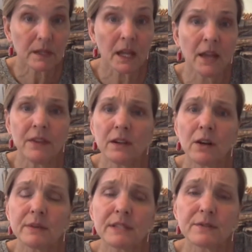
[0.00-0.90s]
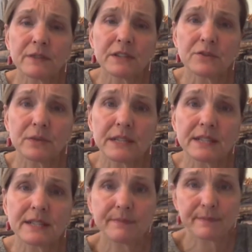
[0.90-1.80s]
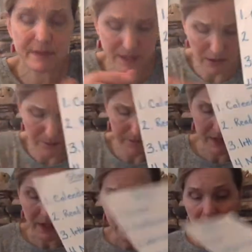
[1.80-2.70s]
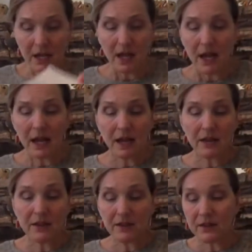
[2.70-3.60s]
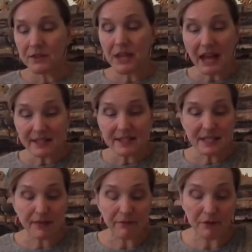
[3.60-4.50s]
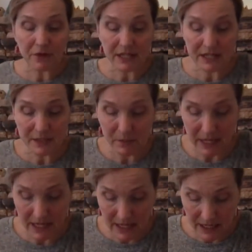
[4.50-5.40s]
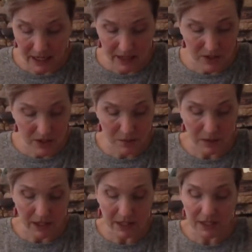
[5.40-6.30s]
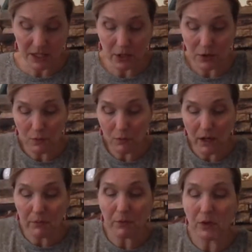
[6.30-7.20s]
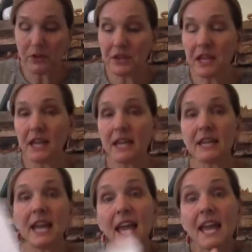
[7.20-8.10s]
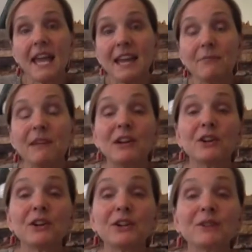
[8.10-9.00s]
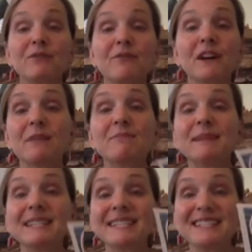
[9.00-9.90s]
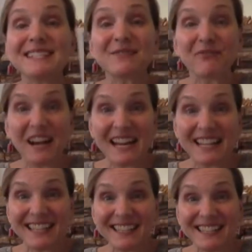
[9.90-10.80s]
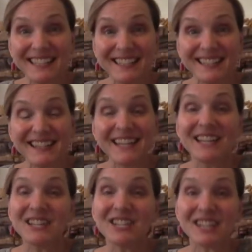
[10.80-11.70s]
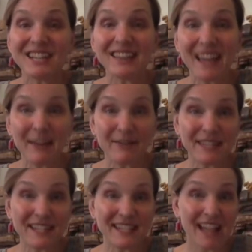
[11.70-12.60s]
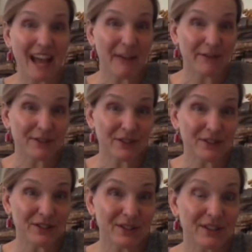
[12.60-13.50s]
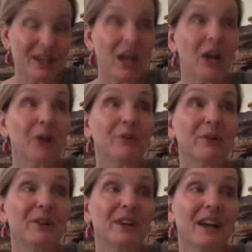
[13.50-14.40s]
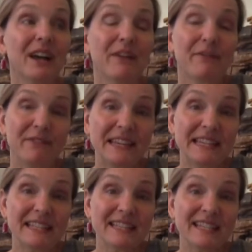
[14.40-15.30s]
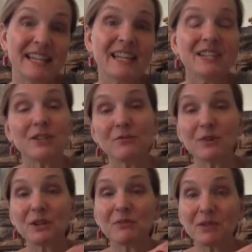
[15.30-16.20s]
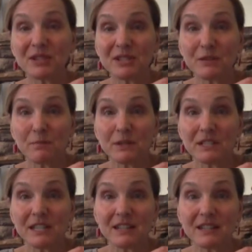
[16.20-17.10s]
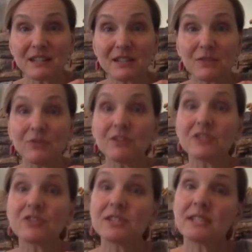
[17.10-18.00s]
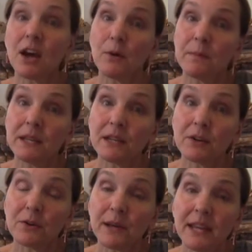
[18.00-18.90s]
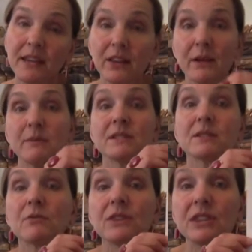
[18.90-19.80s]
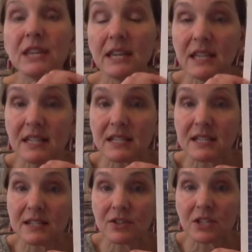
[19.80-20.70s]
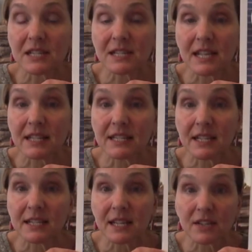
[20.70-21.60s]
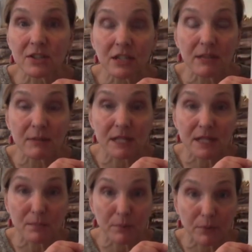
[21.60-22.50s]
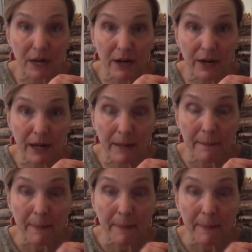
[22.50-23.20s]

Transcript: And then always free choice. So that's it for this week. I just wanted to tell you one more thing. Yay! We heard from Mrs. Franklin. She left us after our feast to work with the superintendent of schools, and she's helping in curriculum. And so this she sent us, actually Mrs. Barrera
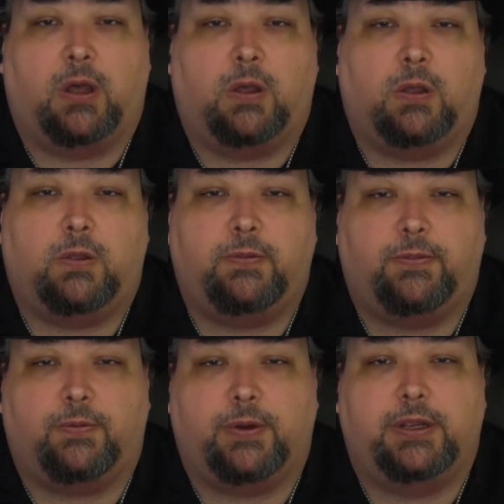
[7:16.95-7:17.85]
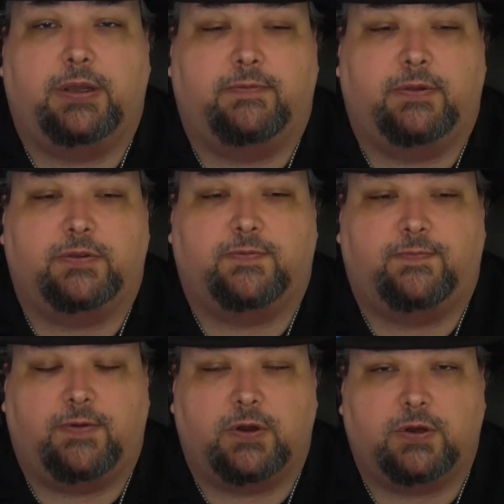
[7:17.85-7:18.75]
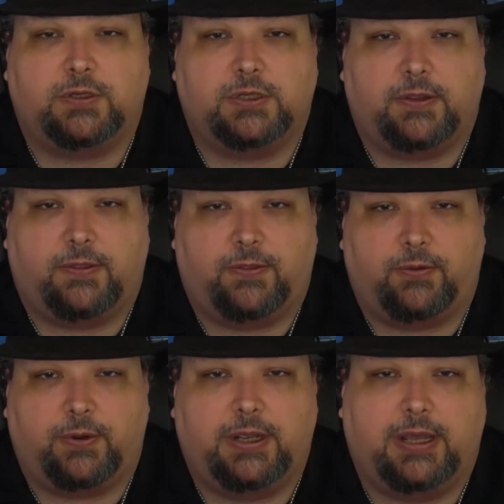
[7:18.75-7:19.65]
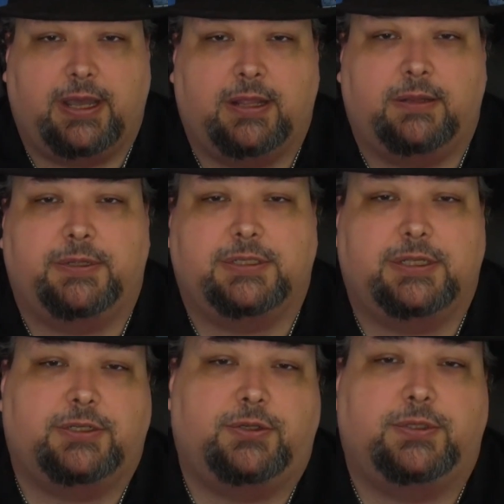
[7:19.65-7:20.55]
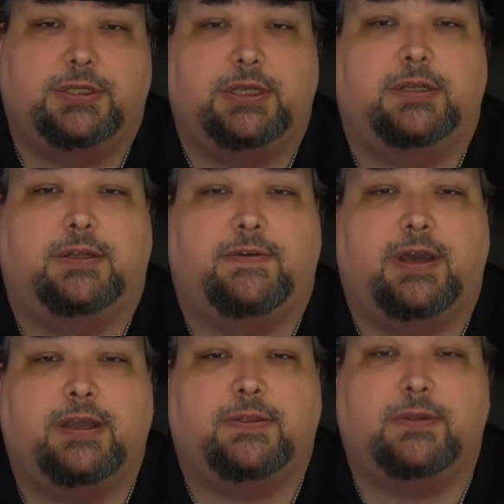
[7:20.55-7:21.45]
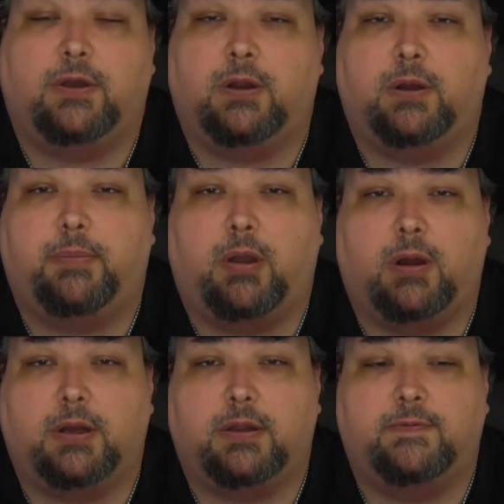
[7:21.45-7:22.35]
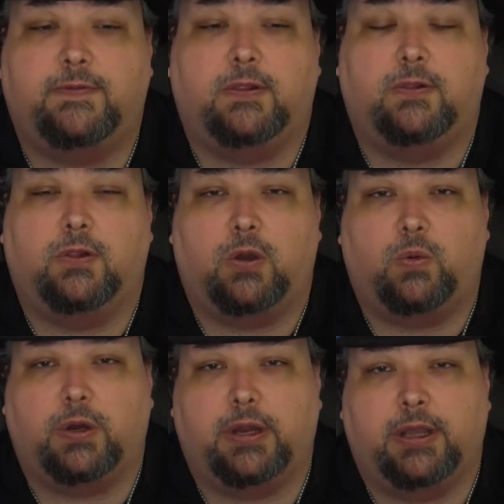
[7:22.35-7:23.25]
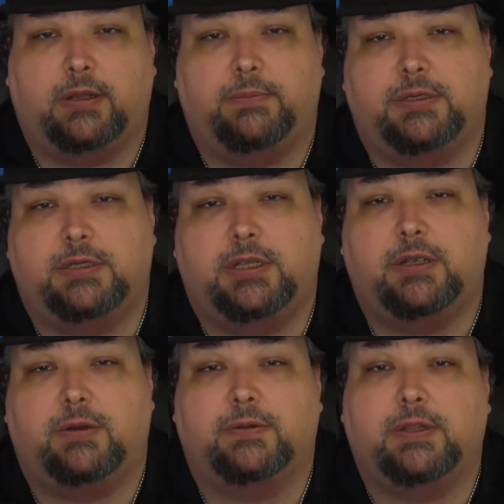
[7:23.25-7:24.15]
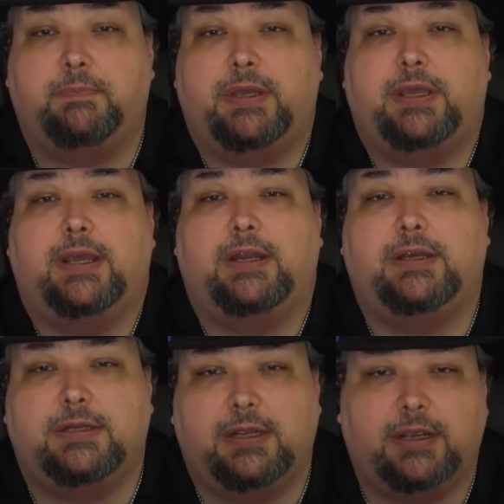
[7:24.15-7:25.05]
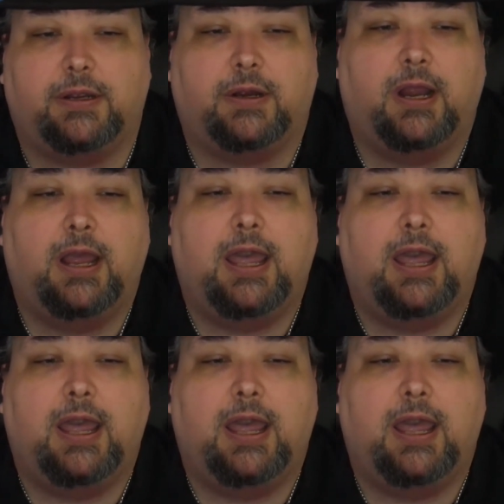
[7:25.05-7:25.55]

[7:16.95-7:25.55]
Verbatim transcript: All three of those first three elements that you see in Leviathan are a part of the lower element tier, the beginning tier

» The problem
Output all the records, word for word, with no pictures in the copy.

» Result for this exercise
[0.00-0.90s]
[0.90-1.80s]
[1.80-2.70s]
[2.70-3.60s]
[3.60-4.50s]
[4.50-5.40s]
[5.40-6.30s]
[6.30-7.20s]
[7.20-8.10s]
[8.10-9.00s]
[9.00-9.90s]
[9.90-10.80s]
[10.80-11.70s]
[11.70-12.60s]
[12.60-13.50s]
[13.50-14.40s]
[14.40-15.30s]
[15.30-16.20s]
[16.20-17.10s]
[17.10-18.00s]
[18.00-18.90s]
[18.90-19.80s]
[19.80-20.70s]
[20.70-21.60s]
[21.60-22.50s]
[22.50-23.20s]

Transcript: And then always free choice. So that's it for this week. I just wanted to tell you one more thing. Yay! We heard from Mrs. Franklin. She left us after our feast to work with the superintendent of schools, and she's helping in curriculum. And so this she sent us, actually Mrs. Barrera
[7:16.95-7:17.85]
[7:17.85-7:18.75]
[7:18.75-7:19.65]
[7:19.65-7:20.55]
[7:20.55-7:21.45]
[7:21.45-7:22.35]
[7:22.35-7:23.25]
[7:23.25-7:24.15]
[7:24.15-7:25.05]
[7:25.05-7:25.55]

[7:16.95-7:25.55]
Verbatim transcript: All three of those first three elements that you see in Leviathan are a part of the lower element tier, the beginning tier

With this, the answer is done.